• What the task asks
In this exercise, return the whole listing exactly, excluding any images.

• Data to examine
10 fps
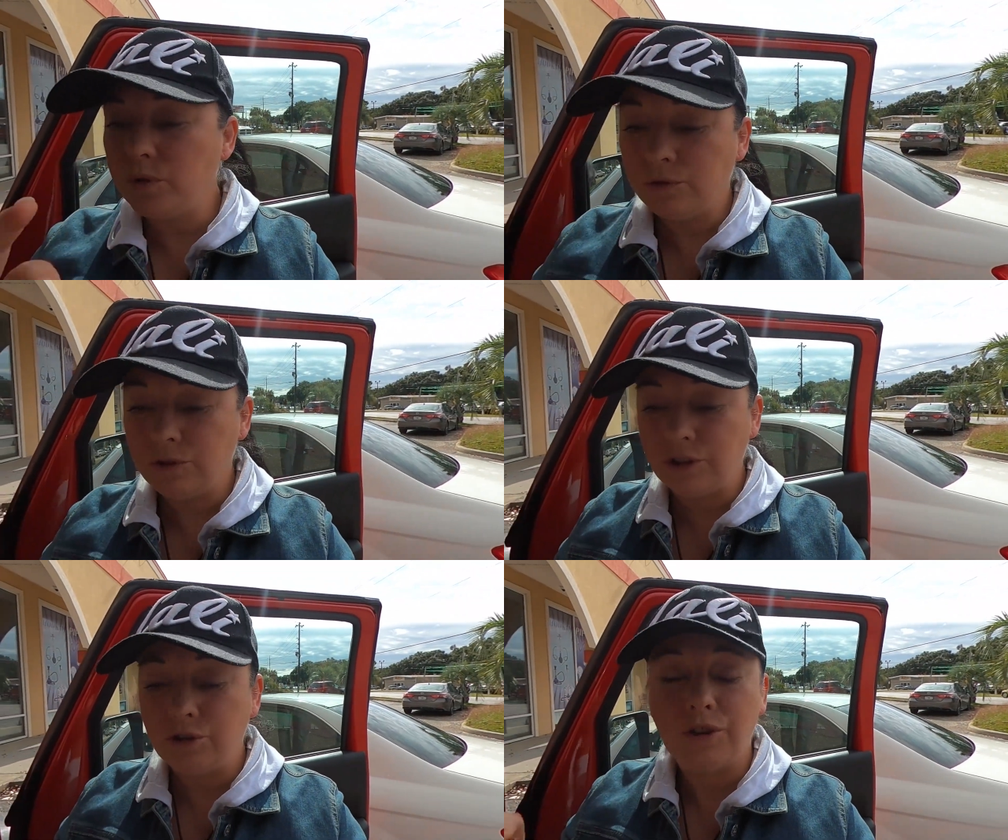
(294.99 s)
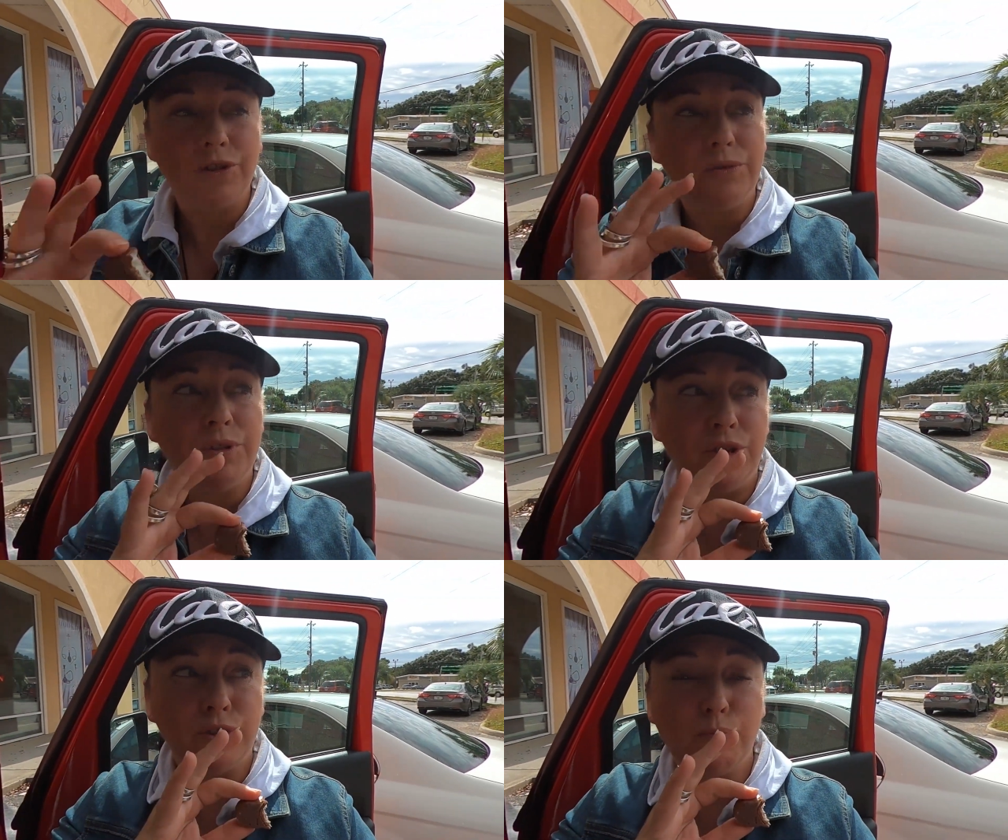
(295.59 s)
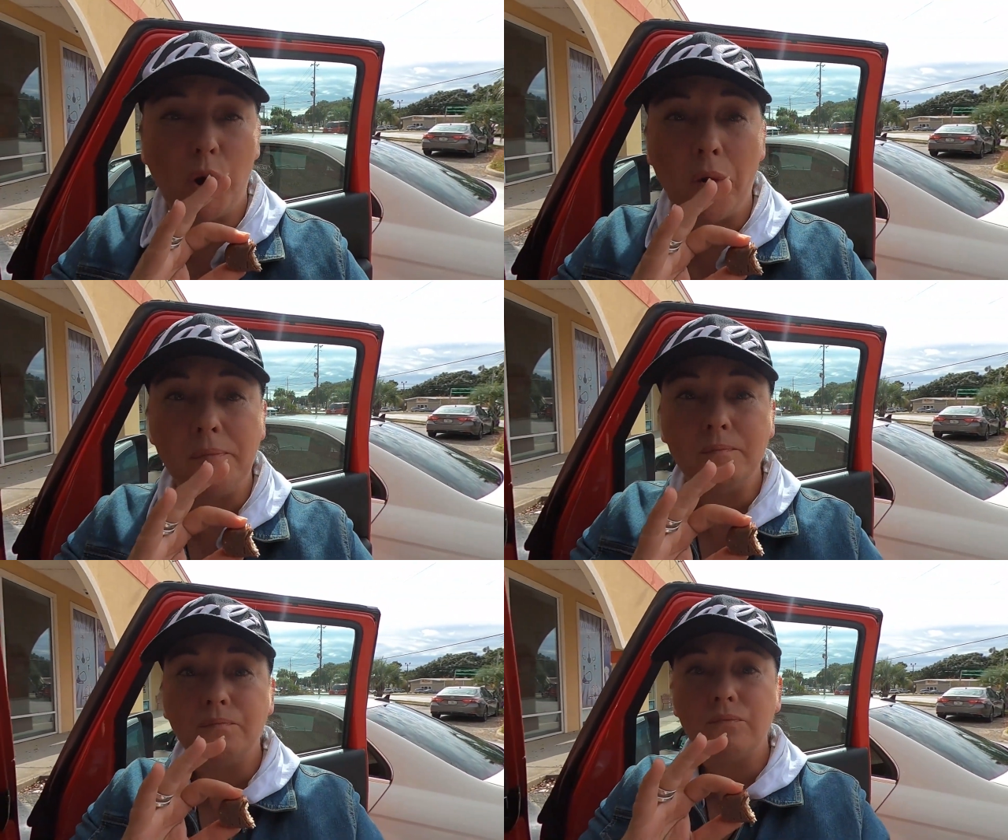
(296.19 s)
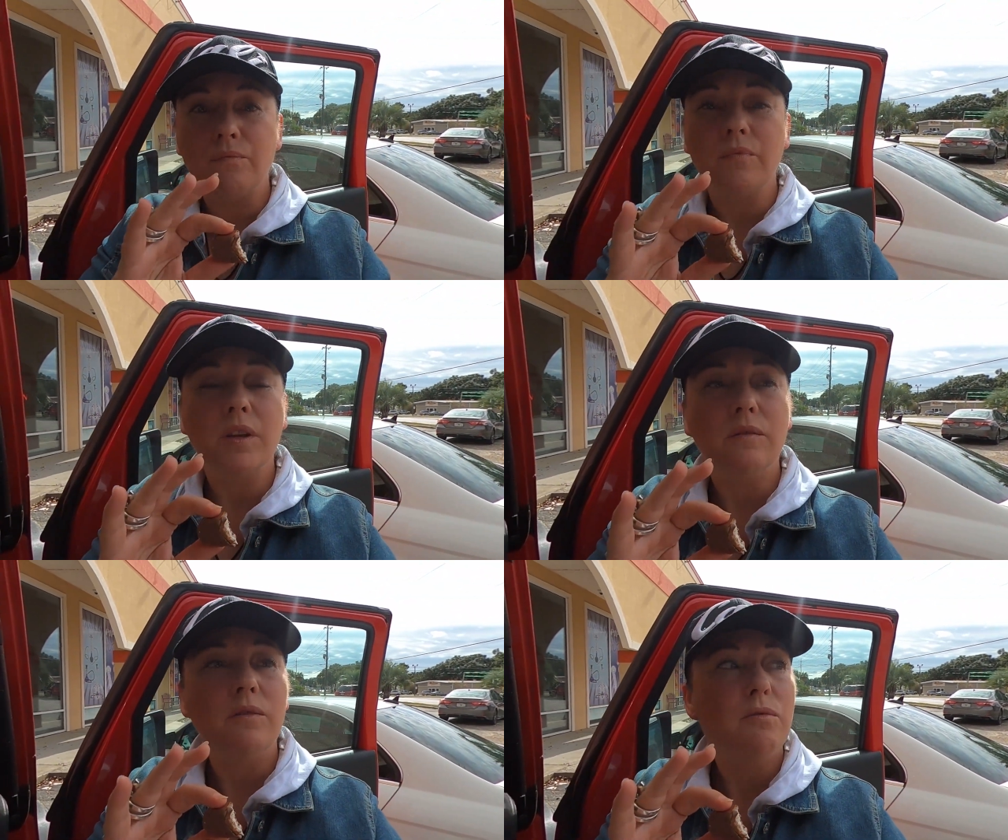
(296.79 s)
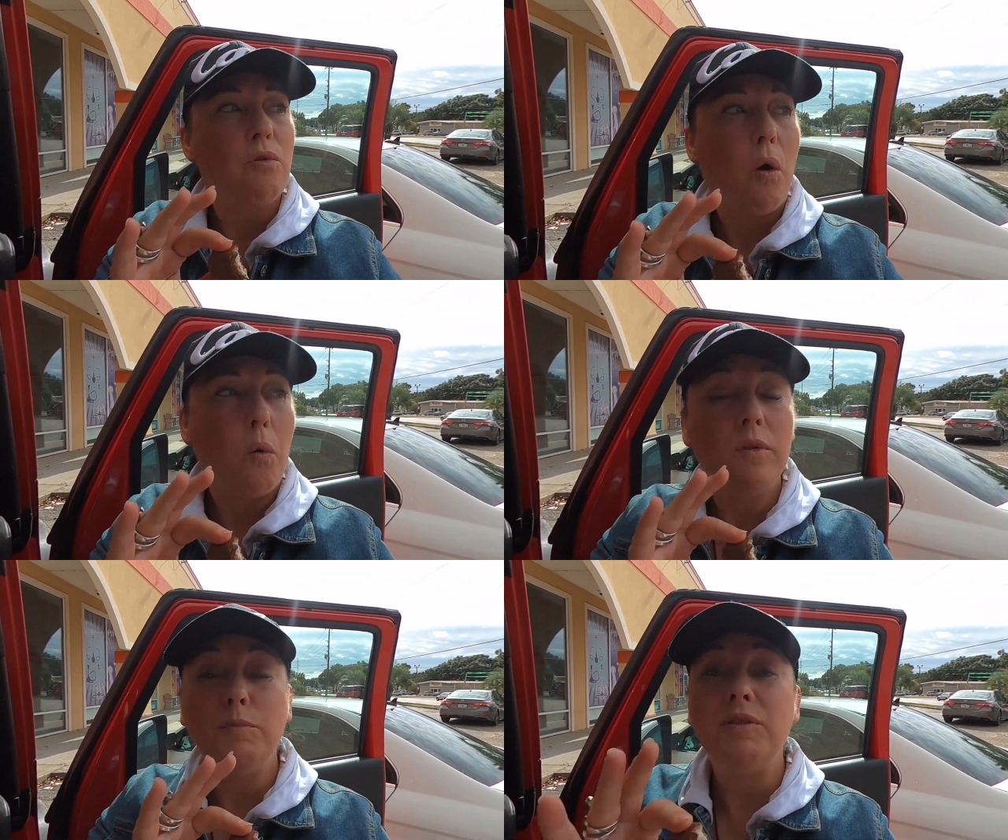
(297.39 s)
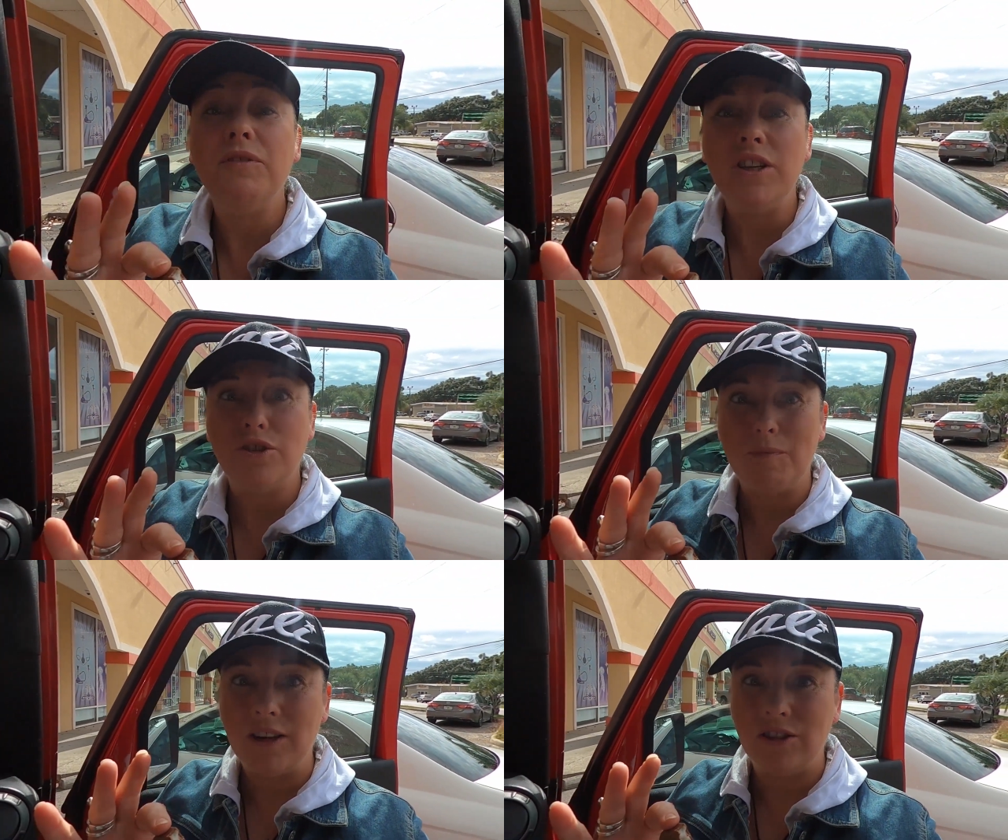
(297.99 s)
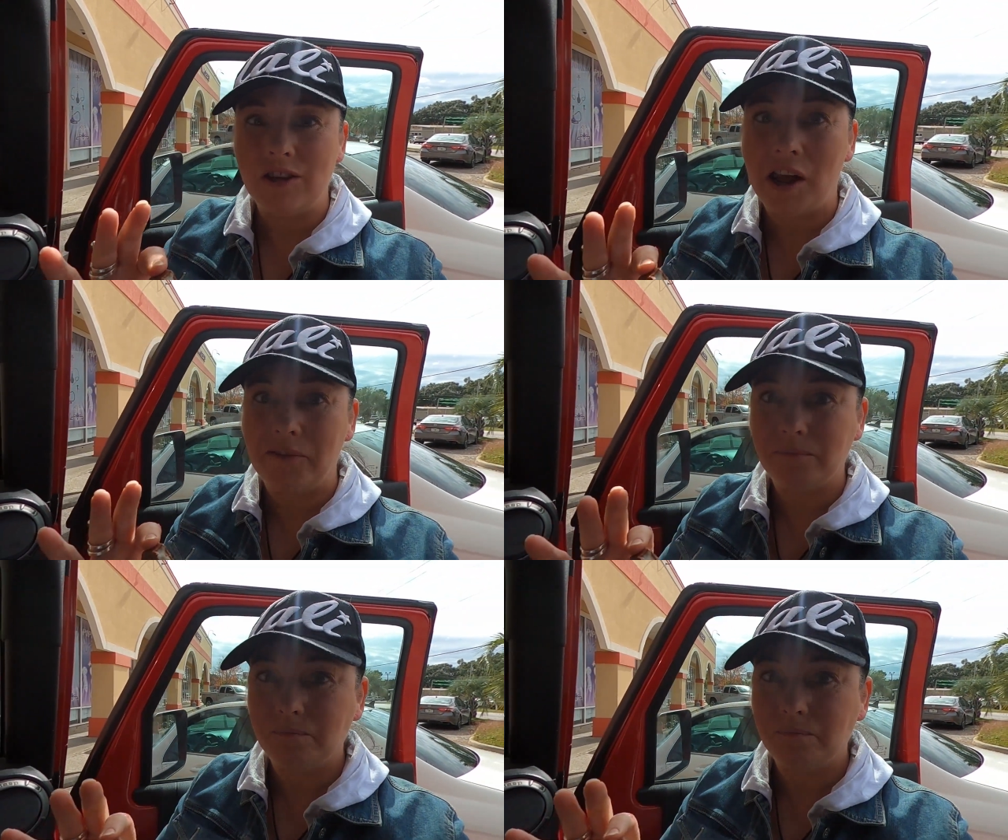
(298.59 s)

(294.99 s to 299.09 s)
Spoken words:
all that chocolate we just bought will be finished by tonight.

• Output of the exercise
10 fps
(294.99 s)
(295.59 s)
(296.19 s)
(296.79 s)
(297.39 s)
(297.99 s)
(298.59 s)

(294.99 s to 299.09 s)
Spoken words:
all that chocolate we just bought will be finished by tonight.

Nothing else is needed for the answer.